List is ordered. This order actually refers to the order in which elements are put and taken out, not the size of elements.
Set is out of order, which means that the order in which elements are put and taken out cannot be guaranteed. However, it can be seen from the above that HashSet and TreeSet are listed under set. In fact, because the underlying storage of TreeSet is a tree structure, this storage must be compared in size. Therefore, although the storage and retrieval of elements in TreeSet are disordered, the sizes of elements themselves are sequential.
In addition, HashSet has a subclass LinkedHashSet. A linked list is added to the original storage structure to record the storage order, so it can be said to be orderly.
Map is a Key value pair. HashMap is similar to HashSet, and TreeMap is similar to TreeSet, but they are all aimed at keys. In fact, the bottom layer of HashSet is HashMap, and the bottom layer of TreeSet is TreeMap.

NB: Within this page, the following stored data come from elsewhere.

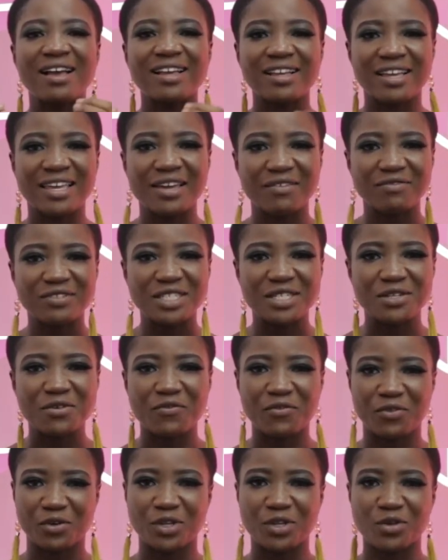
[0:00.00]
gifts
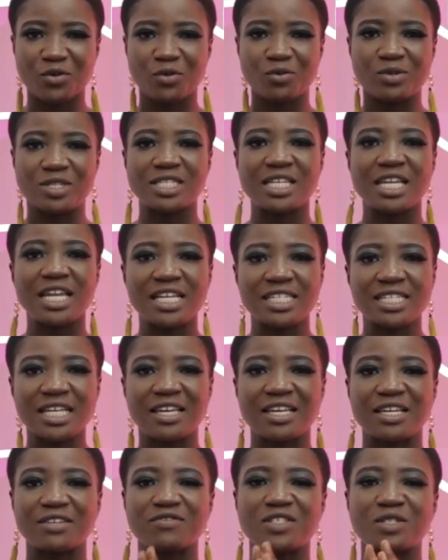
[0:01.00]
for you,
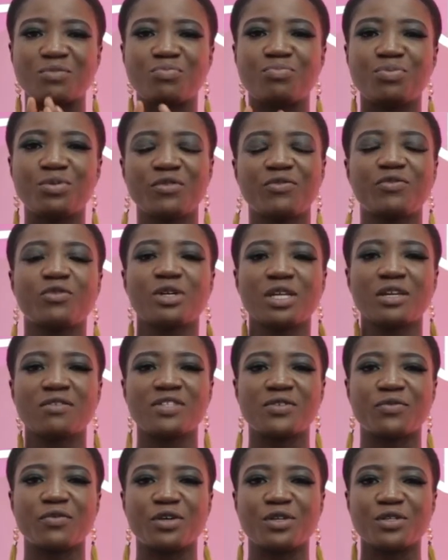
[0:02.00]
selected gifts, beautiful
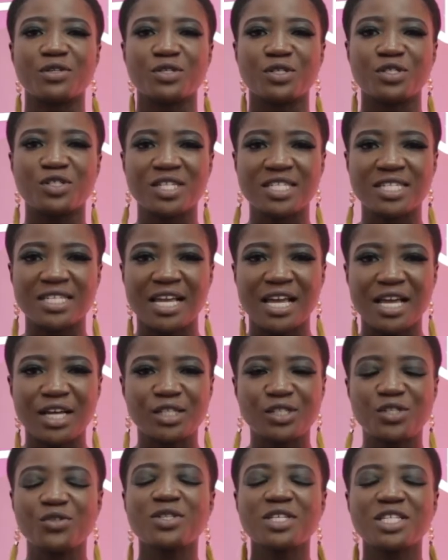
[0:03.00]
gifts for you. So just
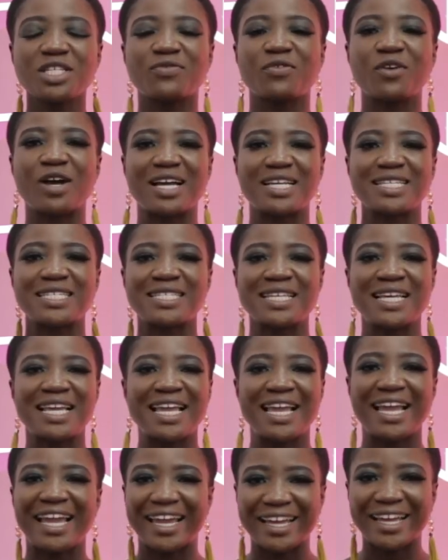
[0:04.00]
do this for us,
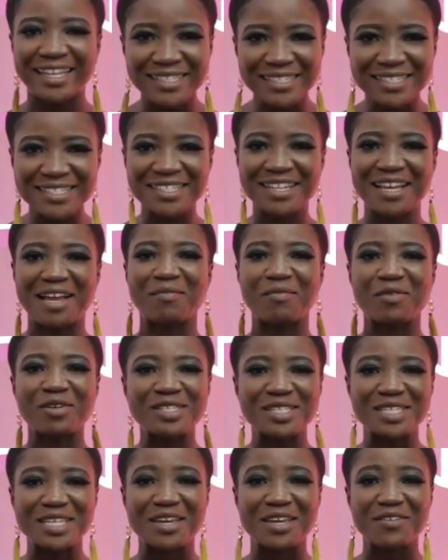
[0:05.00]
and I'm
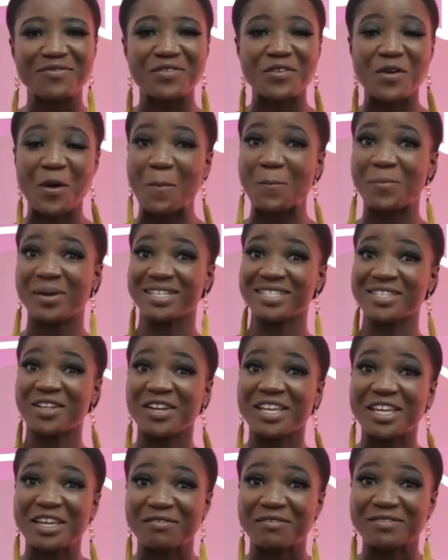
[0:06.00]
going to give you a
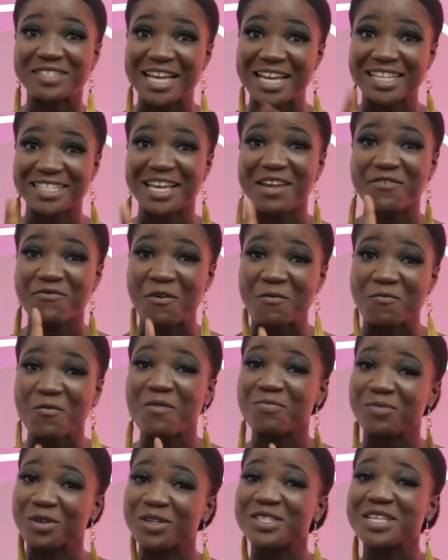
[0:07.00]
personal gift aside from
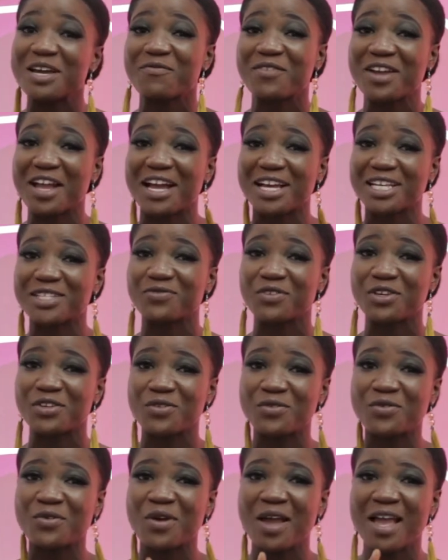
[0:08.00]
what Muse Africa has for
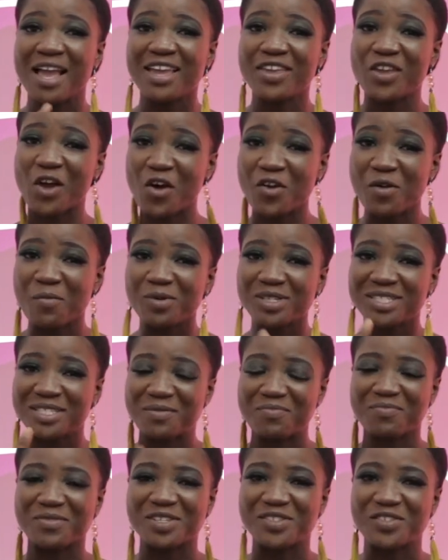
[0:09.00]
you. Your honorable
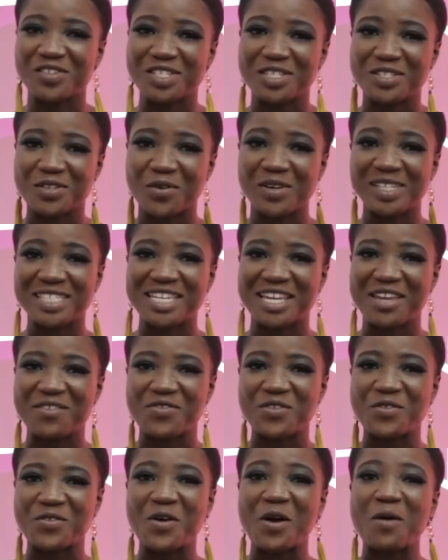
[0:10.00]
tip mistress is going to
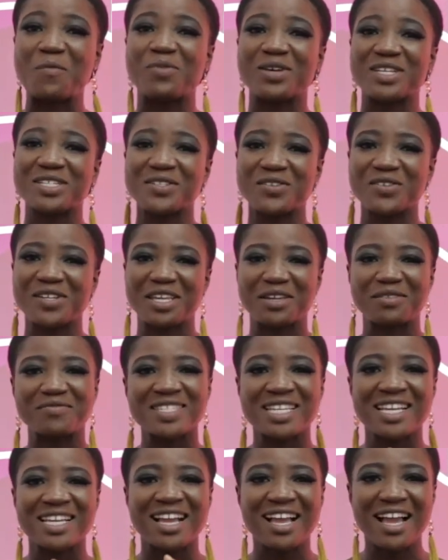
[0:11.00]
give you a personal
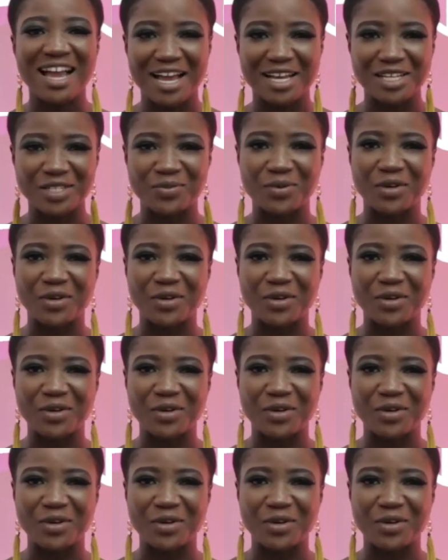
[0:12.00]
gift as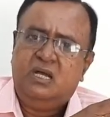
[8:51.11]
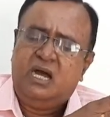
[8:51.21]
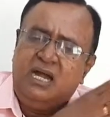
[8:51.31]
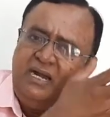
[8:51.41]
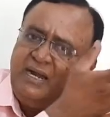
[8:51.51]

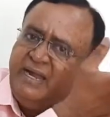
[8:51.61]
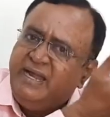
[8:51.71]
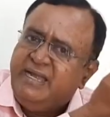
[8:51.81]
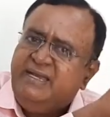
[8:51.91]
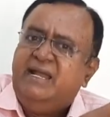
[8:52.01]

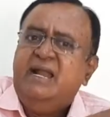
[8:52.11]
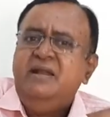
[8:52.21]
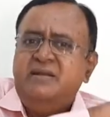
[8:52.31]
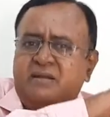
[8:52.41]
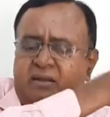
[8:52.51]
Already
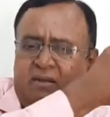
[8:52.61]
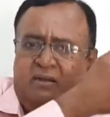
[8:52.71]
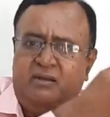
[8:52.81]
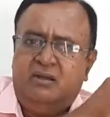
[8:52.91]
done.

In addition to the above, there are two things that are not commonly used in work, but may often appear in interviews. One is vector and the other is HashTable. The reason why we often ask questions in interviews is mainly because vector is compared with ArrayList. Vector is thread safe because the methods are decorated with synchronized. HashTable is often compared with HashMap, because HashTable is thread safe and its methods are decorated with synchronized.
In addition, many of their implementations are similar, even in jdk1 It was basically the same before 8. In addition, judging from the comments of the JDK source code, both HashTable and Vector are jdk1 0, while ArrayList and HashMap are 1.2.
Although Vector and HashTable are thread safe, they are not commonly used. When thread safe collections are needed, jdk1.0 is a better choice 5. Related classes in the added concurrent package, such as ConcurrentHashMap, CopyOnWriteArrayList and CopyOnWriteArraySet.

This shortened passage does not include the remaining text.